Collected data entries:
^^^^
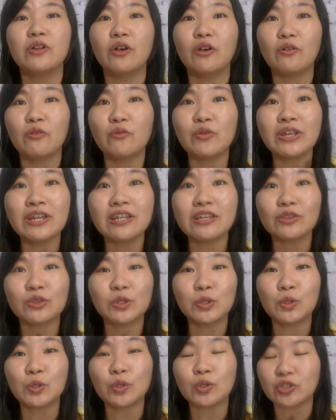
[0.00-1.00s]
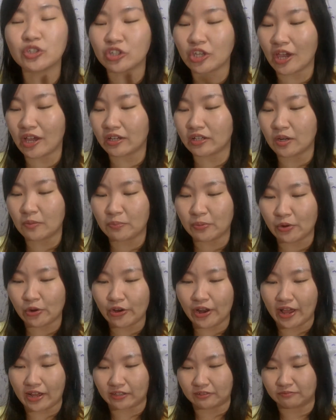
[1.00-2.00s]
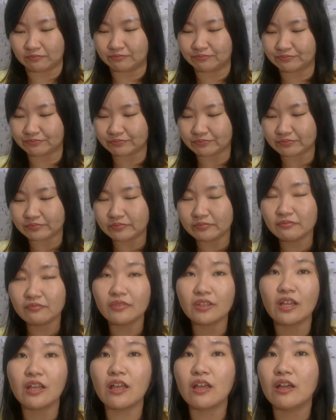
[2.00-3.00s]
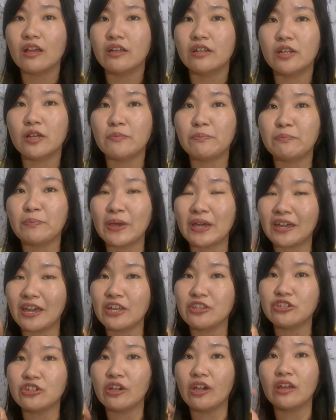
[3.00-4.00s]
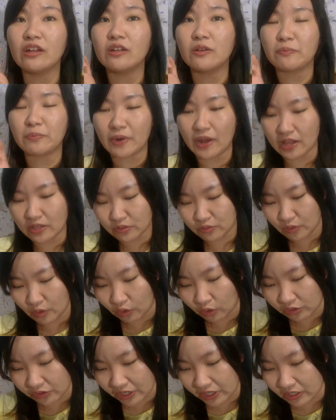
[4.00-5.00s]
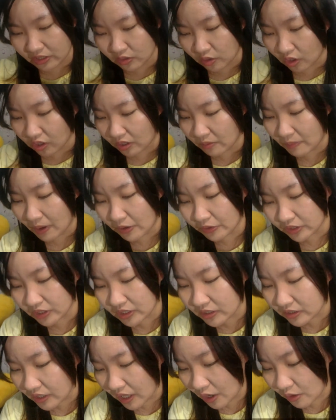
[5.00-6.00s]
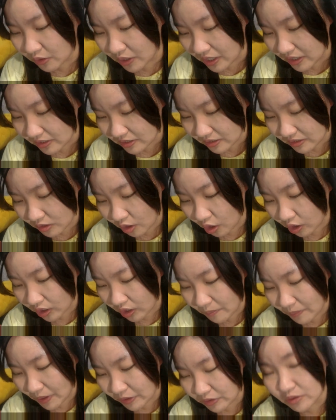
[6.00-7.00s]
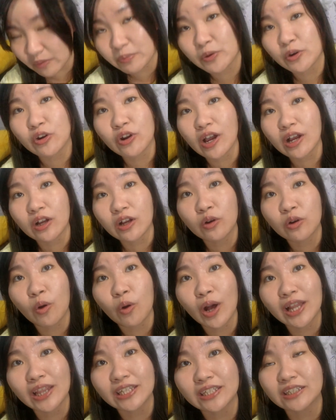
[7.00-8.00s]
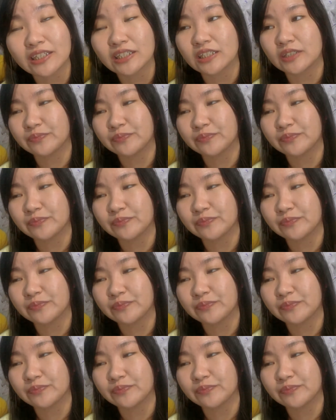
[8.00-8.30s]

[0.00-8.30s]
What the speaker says: we need to check the product. The packaging and the price, we already talked about it. Now let's talk about the product quality.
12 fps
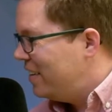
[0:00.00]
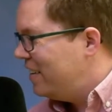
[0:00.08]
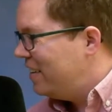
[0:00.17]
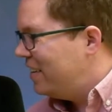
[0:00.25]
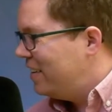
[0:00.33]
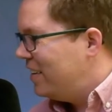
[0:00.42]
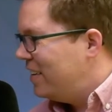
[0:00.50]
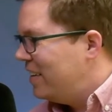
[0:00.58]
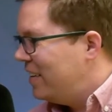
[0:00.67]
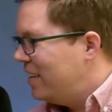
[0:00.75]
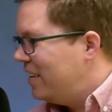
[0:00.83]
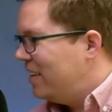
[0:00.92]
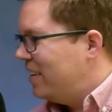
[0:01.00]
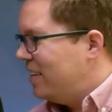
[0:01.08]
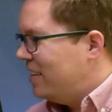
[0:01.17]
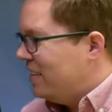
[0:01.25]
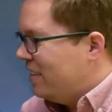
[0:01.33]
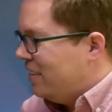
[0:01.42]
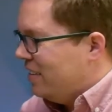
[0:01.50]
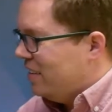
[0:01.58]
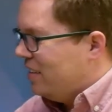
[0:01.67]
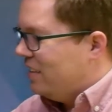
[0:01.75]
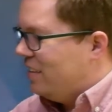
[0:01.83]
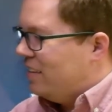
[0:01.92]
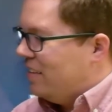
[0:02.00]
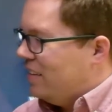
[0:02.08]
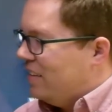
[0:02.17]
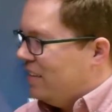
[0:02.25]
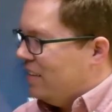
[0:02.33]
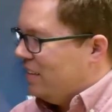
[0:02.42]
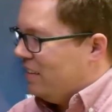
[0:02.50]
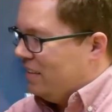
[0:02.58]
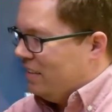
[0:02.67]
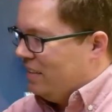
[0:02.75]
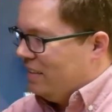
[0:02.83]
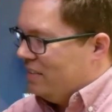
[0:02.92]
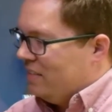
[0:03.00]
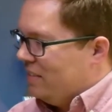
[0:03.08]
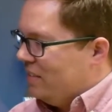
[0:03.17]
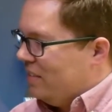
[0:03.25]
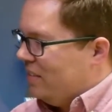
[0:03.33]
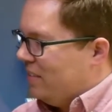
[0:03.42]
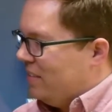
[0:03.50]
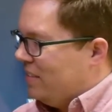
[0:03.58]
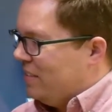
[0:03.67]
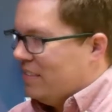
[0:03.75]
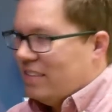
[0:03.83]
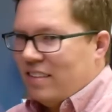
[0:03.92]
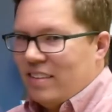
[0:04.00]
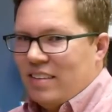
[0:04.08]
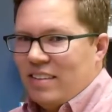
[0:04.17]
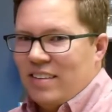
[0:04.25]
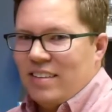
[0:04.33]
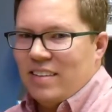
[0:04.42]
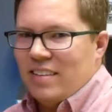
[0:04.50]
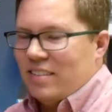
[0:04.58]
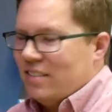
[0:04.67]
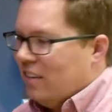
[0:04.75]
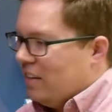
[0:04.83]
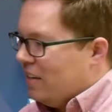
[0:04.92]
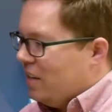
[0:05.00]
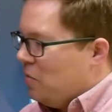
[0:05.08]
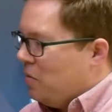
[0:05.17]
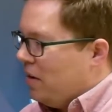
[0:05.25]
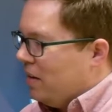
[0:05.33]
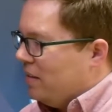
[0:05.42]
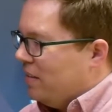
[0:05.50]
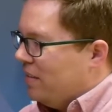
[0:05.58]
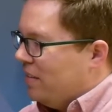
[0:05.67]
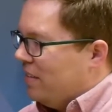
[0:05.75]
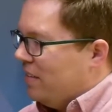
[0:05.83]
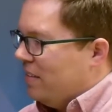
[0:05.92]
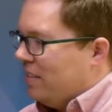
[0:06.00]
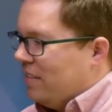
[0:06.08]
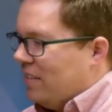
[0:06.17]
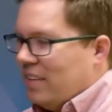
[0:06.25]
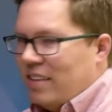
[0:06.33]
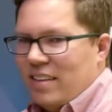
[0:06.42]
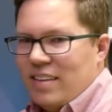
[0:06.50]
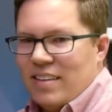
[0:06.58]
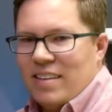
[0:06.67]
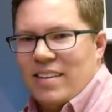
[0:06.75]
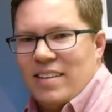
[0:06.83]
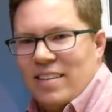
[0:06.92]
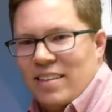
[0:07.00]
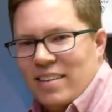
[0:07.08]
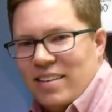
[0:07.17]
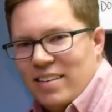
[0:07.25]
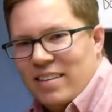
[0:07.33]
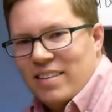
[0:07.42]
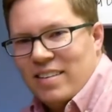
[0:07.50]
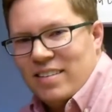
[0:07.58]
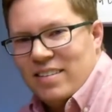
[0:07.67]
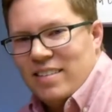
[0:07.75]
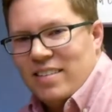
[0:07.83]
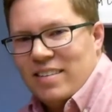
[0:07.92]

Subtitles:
The person shown says nothing.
^^^^
Work order: Repeat, exactly and in full, every entry in the data, but not the pictures.

Final answer:
[0.00-1.00s]
[1.00-2.00s]
[2.00-3.00s]
[3.00-4.00s]
[4.00-5.00s]
[5.00-6.00s]
[6.00-7.00s]
[7.00-8.00s]
[8.00-8.30s]

[0.00-8.30s]
What the speaker says: we need to check the product. The packaging and the price, we already talked about it. Now let's talk about the product quality.
12 fps
[0:00.00]
[0:00.08]
[0:00.17]
[0:00.25]
[0:00.33]
[0:00.42]
[0:00.50]
[0:00.58]
[0:00.67]
[0:00.75]
[0:00.83]
[0:00.92]
[0:01.00]
[0:01.08]
[0:01.17]
[0:01.25]
[0:01.33]
[0:01.42]
[0:01.50]
[0:01.58]
[0:01.67]
[0:01.75]
[0:01.83]
[0:01.92]
[0:02.00]
[0:02.08]
[0:02.17]
[0:02.25]
[0:02.33]
[0:02.42]
[0:02.50]
[0:02.58]
[0:02.67]
[0:02.75]
[0:02.83]
[0:02.92]
[0:03.00]
[0:03.08]
[0:03.17]
[0:03.25]
[0:03.33]
[0:03.42]
[0:03.50]
[0:03.58]
[0:03.67]
[0:03.75]
[0:03.83]
[0:03.92]
[0:04.00]
[0:04.08]
[0:04.17]
[0:04.25]
[0:04.33]
[0:04.42]
[0:04.50]
[0:04.58]
[0:04.67]
[0:04.75]
[0:04.83]
[0:04.92]
[0:05.00]
[0:05.08]
[0:05.17]
[0:05.25]
[0:05.33]
[0:05.42]
[0:05.50]
[0:05.58]
[0:05.67]
[0:05.75]
[0:05.83]
[0:05.92]
[0:06.00]
[0:06.08]
[0:06.17]
[0:06.25]
[0:06.33]
[0:06.42]
[0:06.50]
[0:06.58]
[0:06.67]
[0:06.75]
[0:06.83]
[0:06.92]
[0:07.00]
[0:07.08]
[0:07.17]
[0:07.25]
[0:07.33]
[0:07.42]
[0:07.50]
[0:07.58]
[0:07.67]
[0:07.75]
[0:07.83]
[0:07.92]

Subtitles:
The person shown says nothing.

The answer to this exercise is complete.